> _Action item_:
Each line of the material must be reproduced exactly; pictures stay out.

> _Data provided_:
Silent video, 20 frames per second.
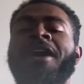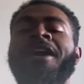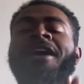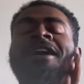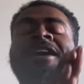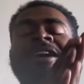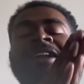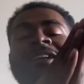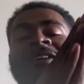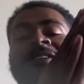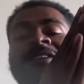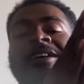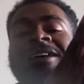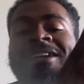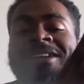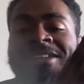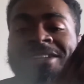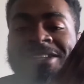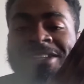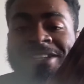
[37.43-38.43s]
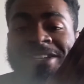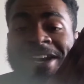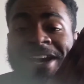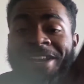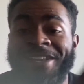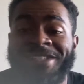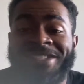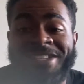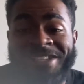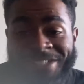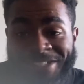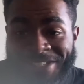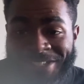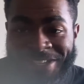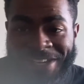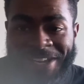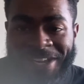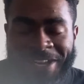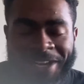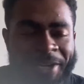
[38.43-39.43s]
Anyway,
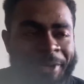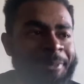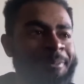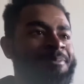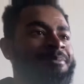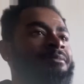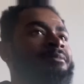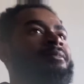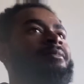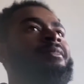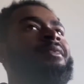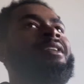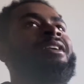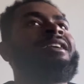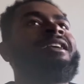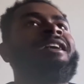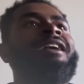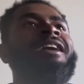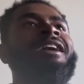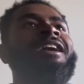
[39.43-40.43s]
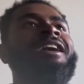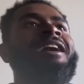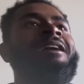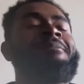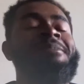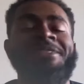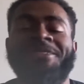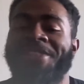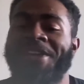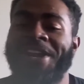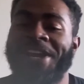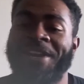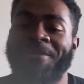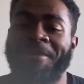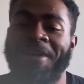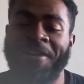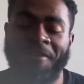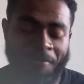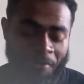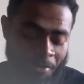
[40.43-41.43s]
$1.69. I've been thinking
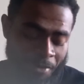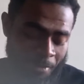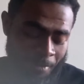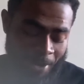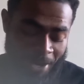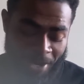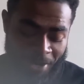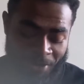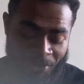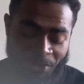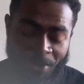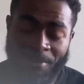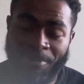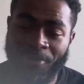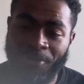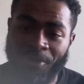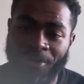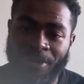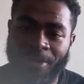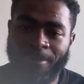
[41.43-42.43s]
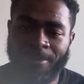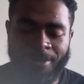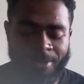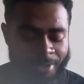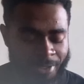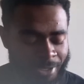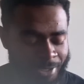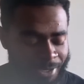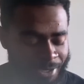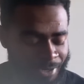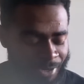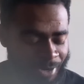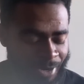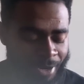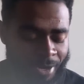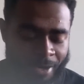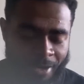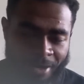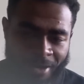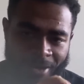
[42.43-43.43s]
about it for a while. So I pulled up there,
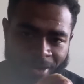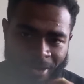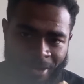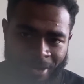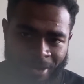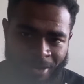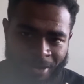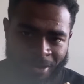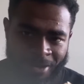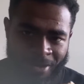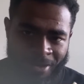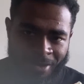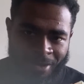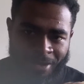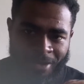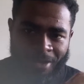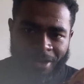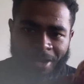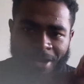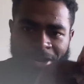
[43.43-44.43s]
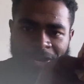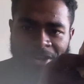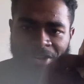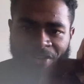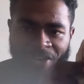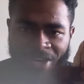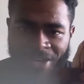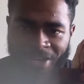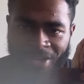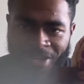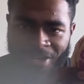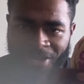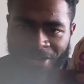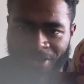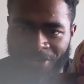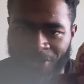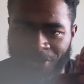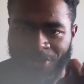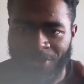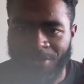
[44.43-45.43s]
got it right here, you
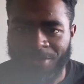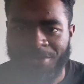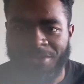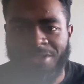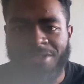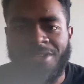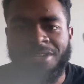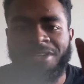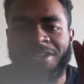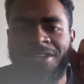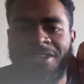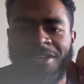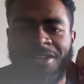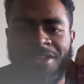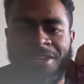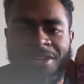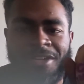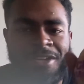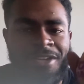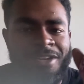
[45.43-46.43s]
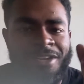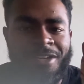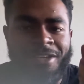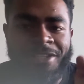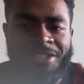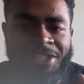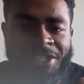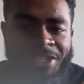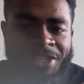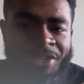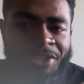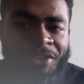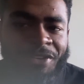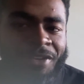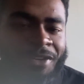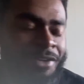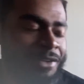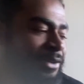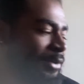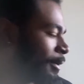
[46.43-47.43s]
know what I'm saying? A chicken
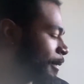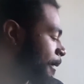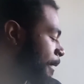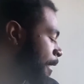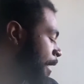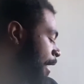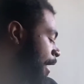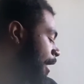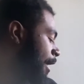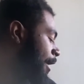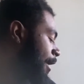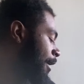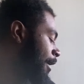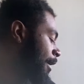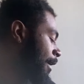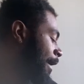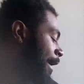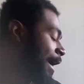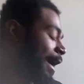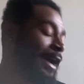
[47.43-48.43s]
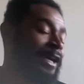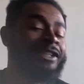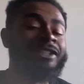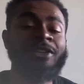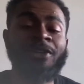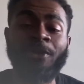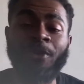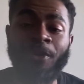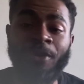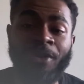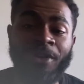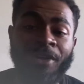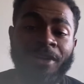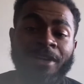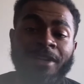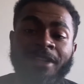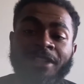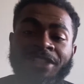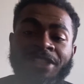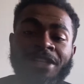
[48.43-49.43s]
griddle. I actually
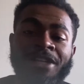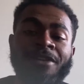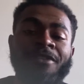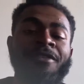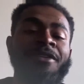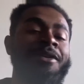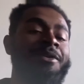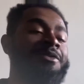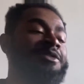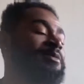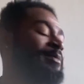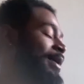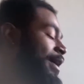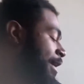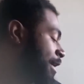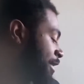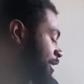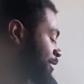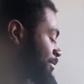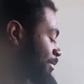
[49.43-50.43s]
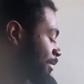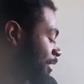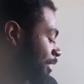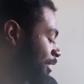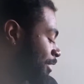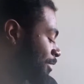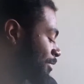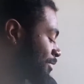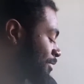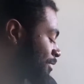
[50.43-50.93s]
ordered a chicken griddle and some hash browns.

> _Task answer_:
Silent video, 20 frames per second.
[37.43-38.43s]
[38.43-39.43s]
Anyway,
[39.43-40.43s]
[40.43-41.43s]
$1.69. I've been thinking
[41.43-42.43s]
[42.43-43.43s]
about it for a while. So I pulled up there,
[43.43-44.43s]
[44.43-45.43s]
got it right here, you
[45.43-46.43s]
[46.43-47.43s]
know what I'm saying? A chicken
[47.43-48.43s]
[48.43-49.43s]
griddle. I actually
[49.43-50.43s]
[50.43-50.93s]
ordered a chicken griddle and some hash browns.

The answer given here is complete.